YOUR HEART IS A FIST
make a fist, squeeze tight
yes there, that’s right
that is your heart, its size
its weight, fingers clenched
beneath thumb, aorta
and atrium bruising
for a fight
feel how it fits like a glove
in opposite palm, hear the slap
of connection, knuckles
to skin, cross to the chin
your heart is a fist – Sugar Ray
back in the day, Evander’s ballet
Pretty Boy Floyd landing a hook
delivering the bloom
of blood rose, a kiss
and split lip
and your black eye is proof
that love landed a blow
leaving its cardiac mark
and a valentine scar
Lucinda Trew holds degrees in journalism and English from the University of North Carolina at Chapel Hill.

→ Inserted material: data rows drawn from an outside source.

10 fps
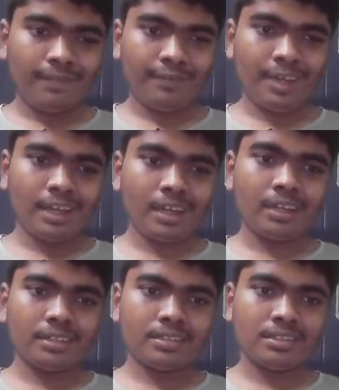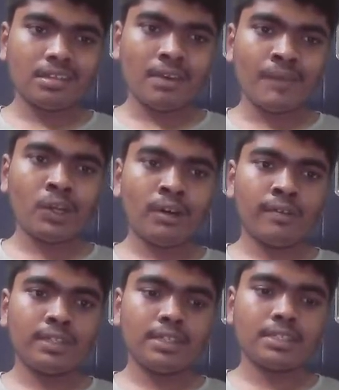we are just aware
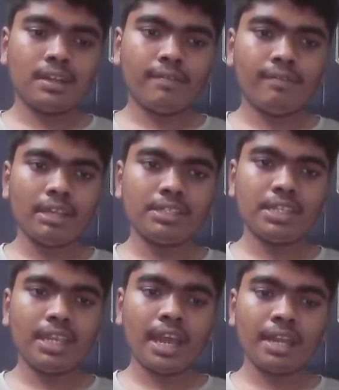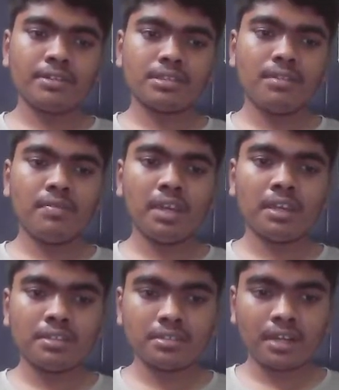of these 5 scenarios, then we
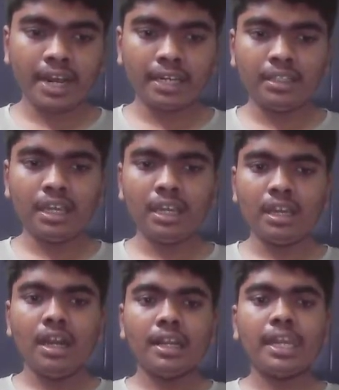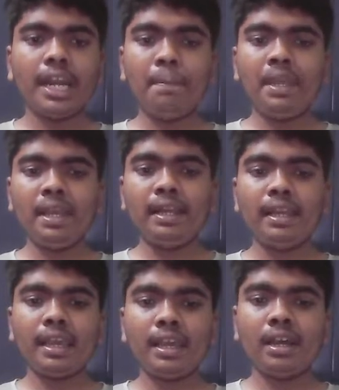can just write the
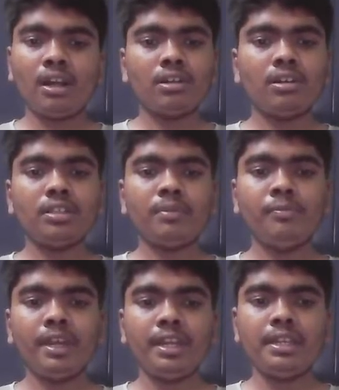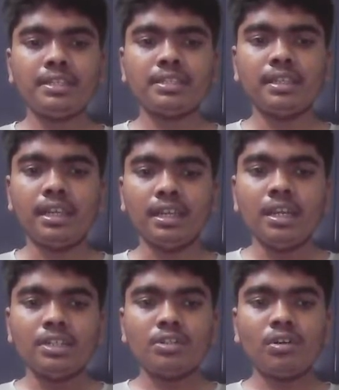Getblk algorithm very easily.
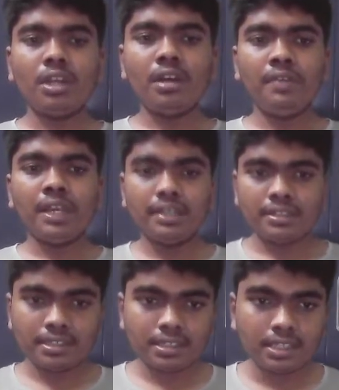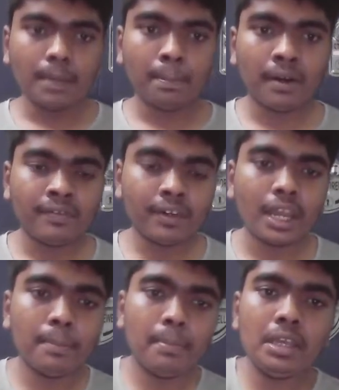So here we can just see buffer
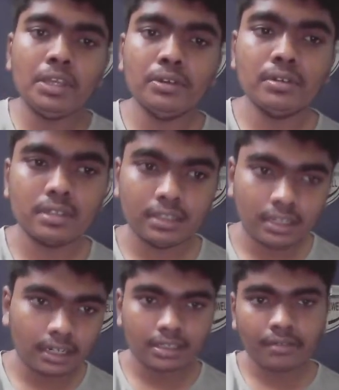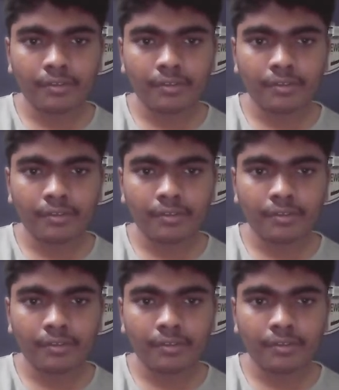can be used, that is a very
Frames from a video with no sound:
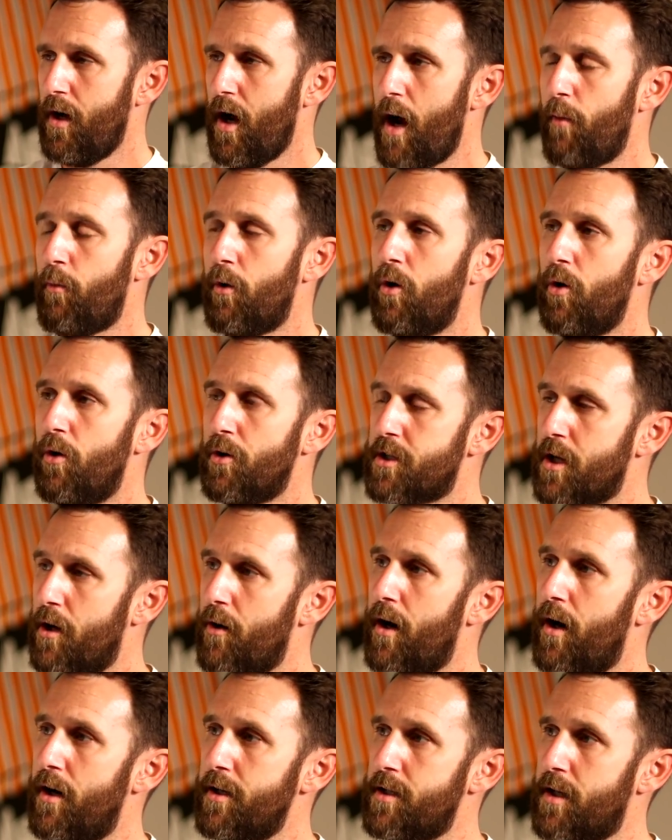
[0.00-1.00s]
And we're
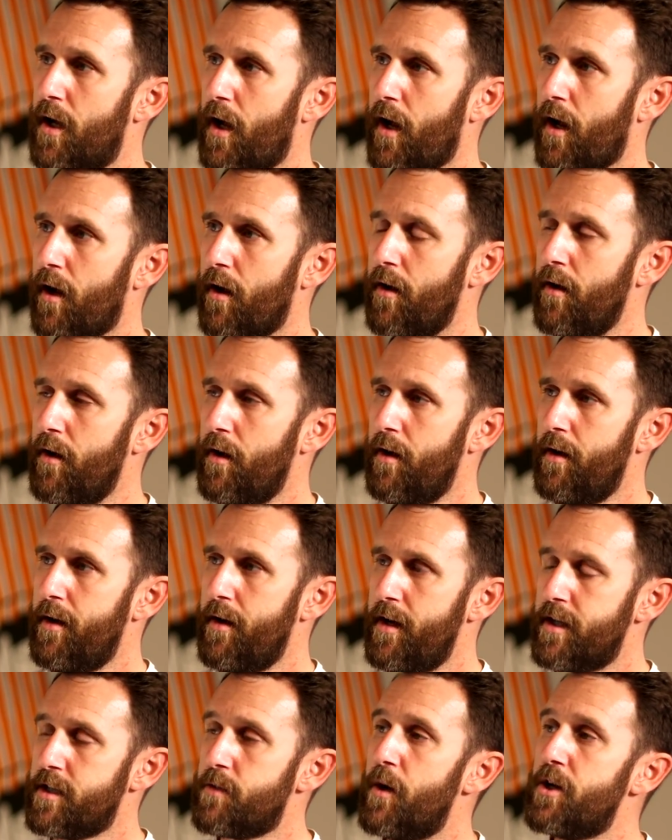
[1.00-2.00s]
also asking,
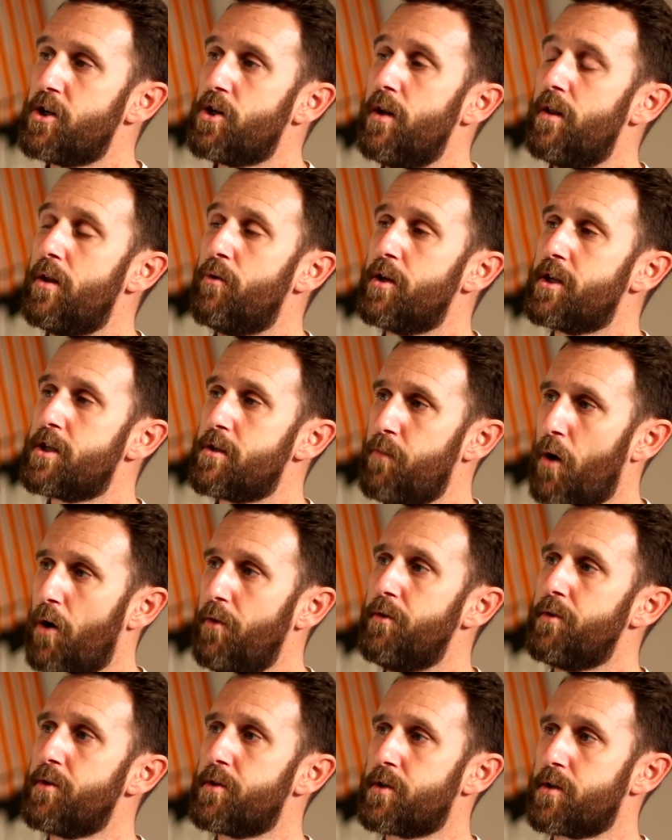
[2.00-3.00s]
especially in the
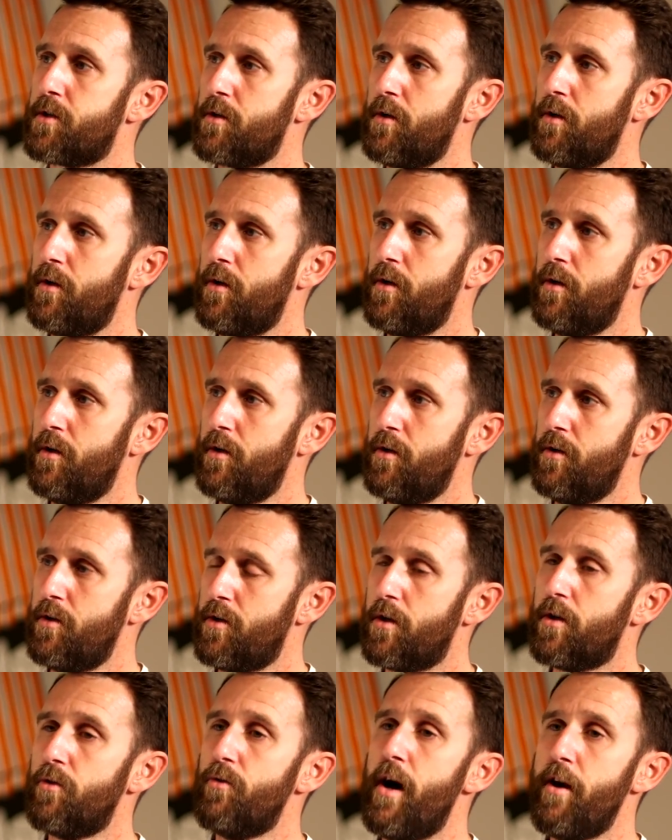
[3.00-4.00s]
response
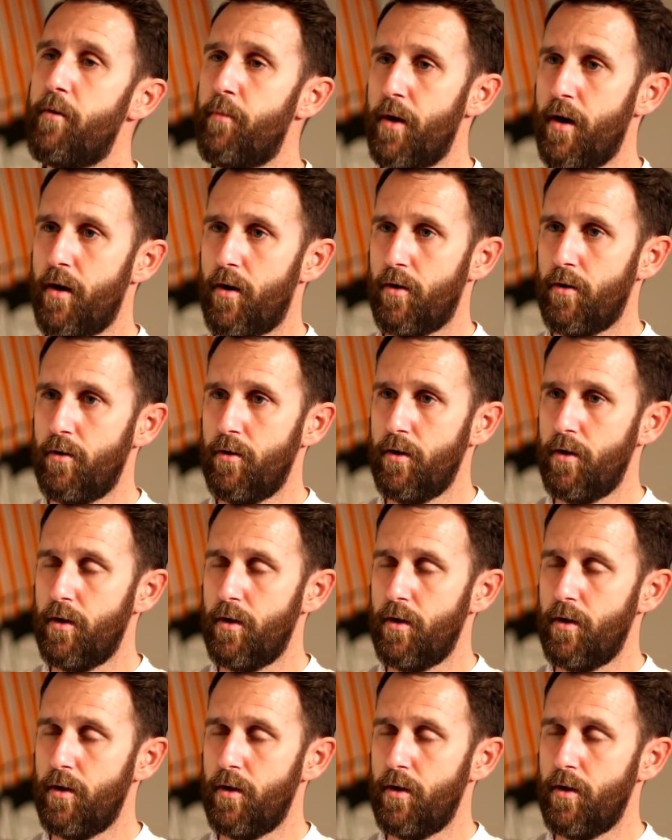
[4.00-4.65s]
to the red pill,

Her work has appeared in The Fredricksburg Literary and Art Review, The Poet, Cathexis Northwest Press, The Bangor Literary Journal, San Pedro River Review, Kakalak, Flying South, and other journals. She is a recipient of a 2021 Randall Jarrell Poetry Competition honorable mention, a 2020 Kakalak Poetry Award, a 2019 North Carolina Poetry Society Award, and was named a 2020 North Carolina Poetry Society poet laureate award finalist. She lives, writes, and rambles in Union County, N.C.